The Mighty Multivitamin
Unfortunately, even the mightiest of meals may not provide the array of immune protection that a young athlete (or adult chauffeur) needs.  Many Americans’ diets still fall shy of US RDA guidelines, and we normally don’t consume as many fresh foods in the winter as we do during the warmer seasons.  It’s tough to find fruits and vegetables, especially during weekend travel.  One solution is to pay particular attention to those that are in season.

Also, a whole-foods-based multivitamin/multimineral may help make up the difference.  While it won’t replace whole foods, you may be able to compensate for short-term deficiencies.  Compare labels to see that you’re getting enough antioxidants, such as vitamin C, beta carotene, and selenium.  Check that you’re purchasing one free of dyes, preservatives, and other unnecessary additives.  Finally, pay particular attention to wheat, corn, soy, and dairy, which may cause problems in sensitive people.
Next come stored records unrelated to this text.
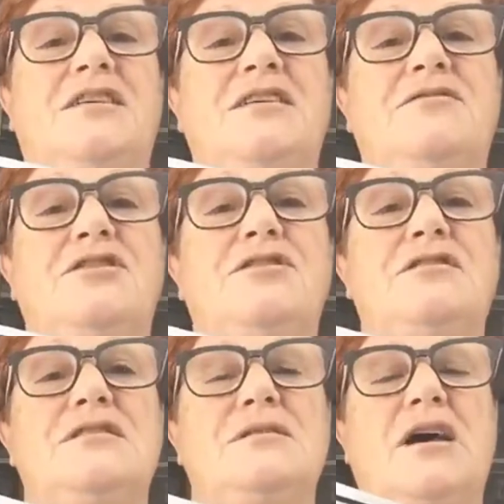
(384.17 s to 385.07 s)
You can even
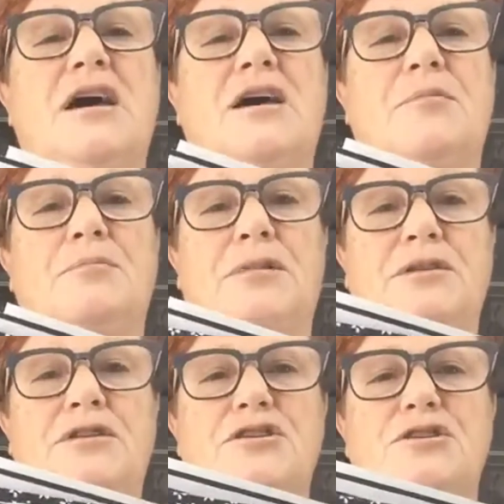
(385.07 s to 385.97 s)
use
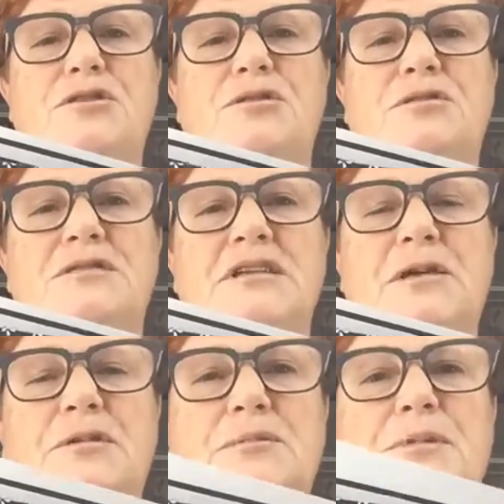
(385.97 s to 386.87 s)
the new
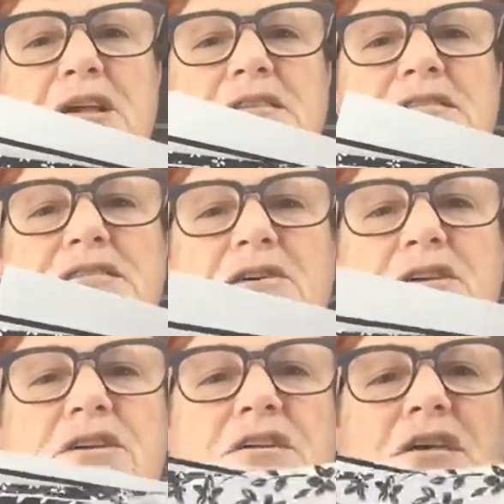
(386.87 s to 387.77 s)
Stampin blends
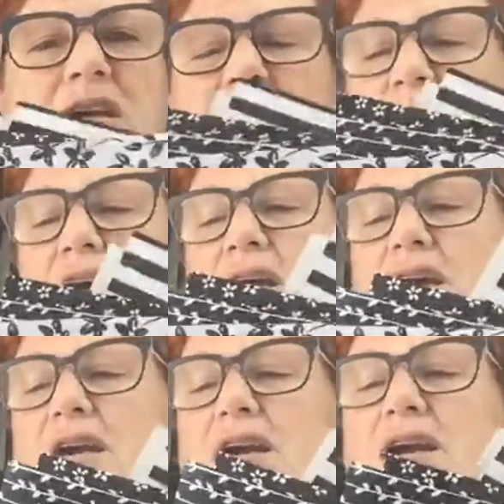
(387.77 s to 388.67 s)
on it.
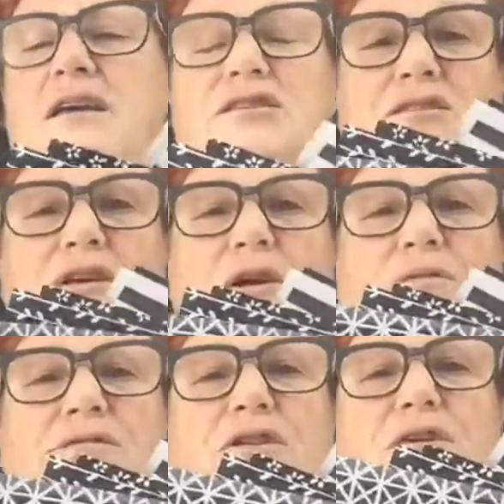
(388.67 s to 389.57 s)
It's
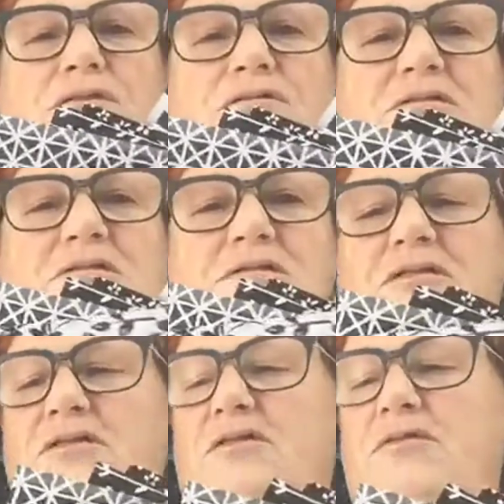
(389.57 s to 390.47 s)
floral,
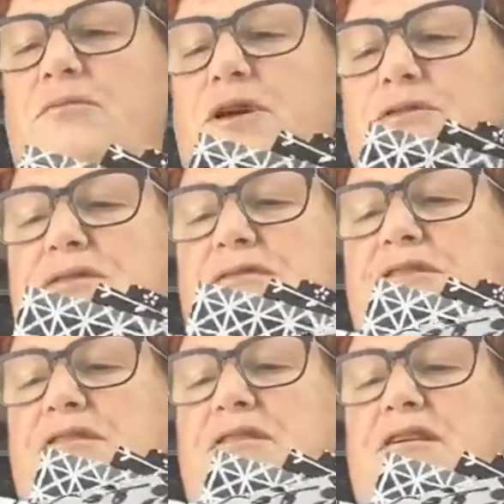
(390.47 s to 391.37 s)
most
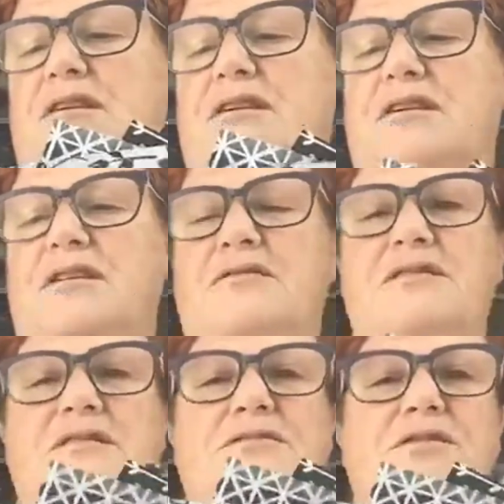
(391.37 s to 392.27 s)
of it.
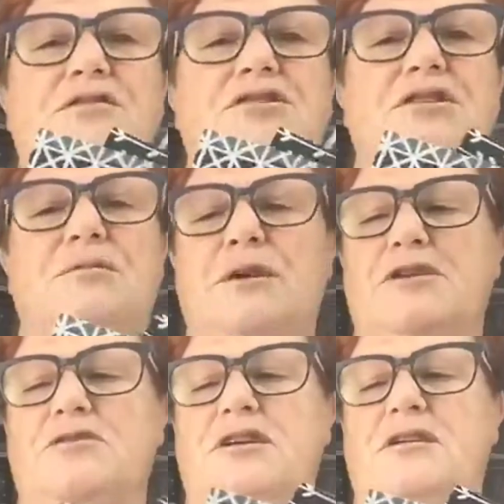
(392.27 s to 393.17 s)
There is a few
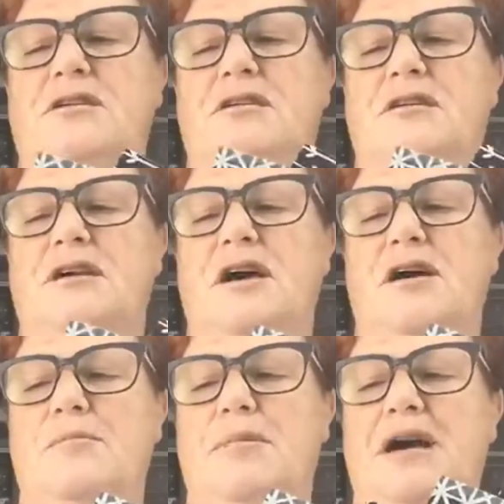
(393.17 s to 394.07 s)
geometric
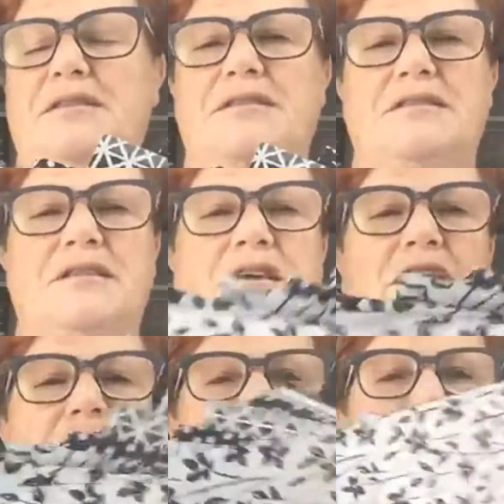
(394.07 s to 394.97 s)
patterns
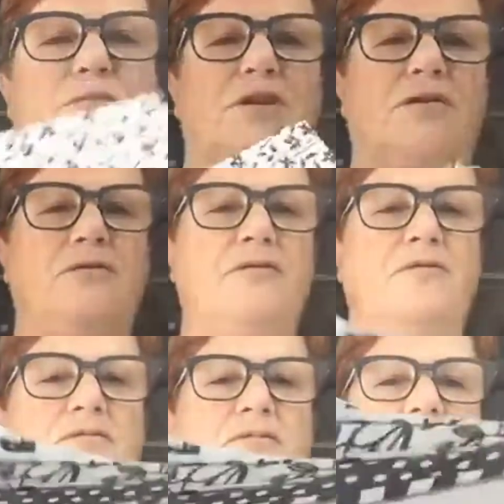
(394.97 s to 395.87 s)
there as
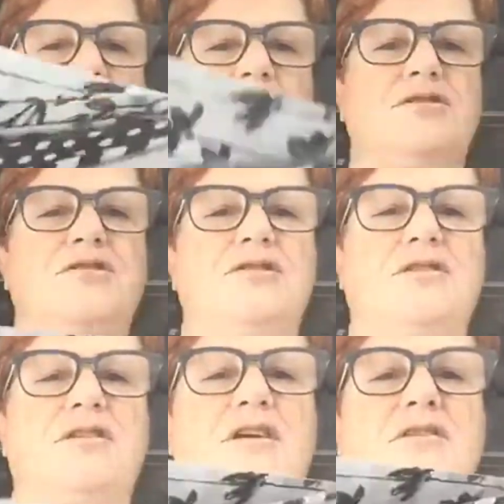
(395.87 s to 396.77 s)
well. I'll just
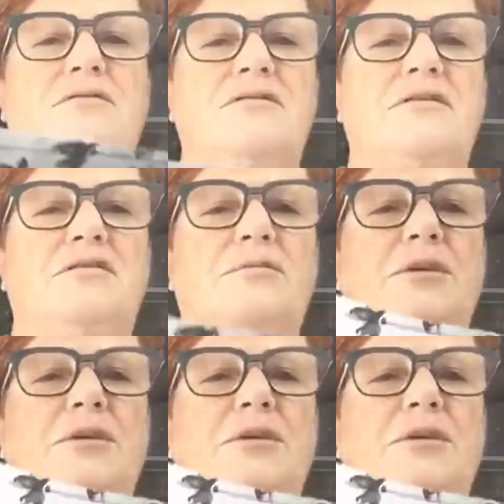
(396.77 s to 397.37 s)
turn it over a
Besides the extra insurance that a multivitamin may provide, backing it up with a good night’s sleep can also key to replenish energy stores.

Germophobes Unite!
Next, maintaining a strong, healthy body isn’t just about what you’re getting;  it’s also about what you’re not getting…germs from areas other than foods:

* Wash your hands frequently and properly (for at least 20 seconds), since cold viruses can live for several hours on the hands, tissues, or hard surfaces;
* Use antibacterial products (moderately); &
* Disinfect your gear  – remember, locker room germs make unwelcome dinner guests!

Finally, be a good teammate:  if you’re severely ill, don’t risk wiping out next week’s roster with this weekend’s illness.  At the risk of shortening your team’s bench, no one welcomes a player who’s low in energy and highly contagious.

Remember, a worn-out body is a doormat for germs seeking a warm place for the winter, so avoid becoming a “hotel” for these unwelcome guests!  To lessen your odds, think of The Three Rs:  replenish, restore, and rest.  Even if you can’t keep illness completely at bay, you may be able to lessen the intensity of symptoms with proper nutrition and preventative measures.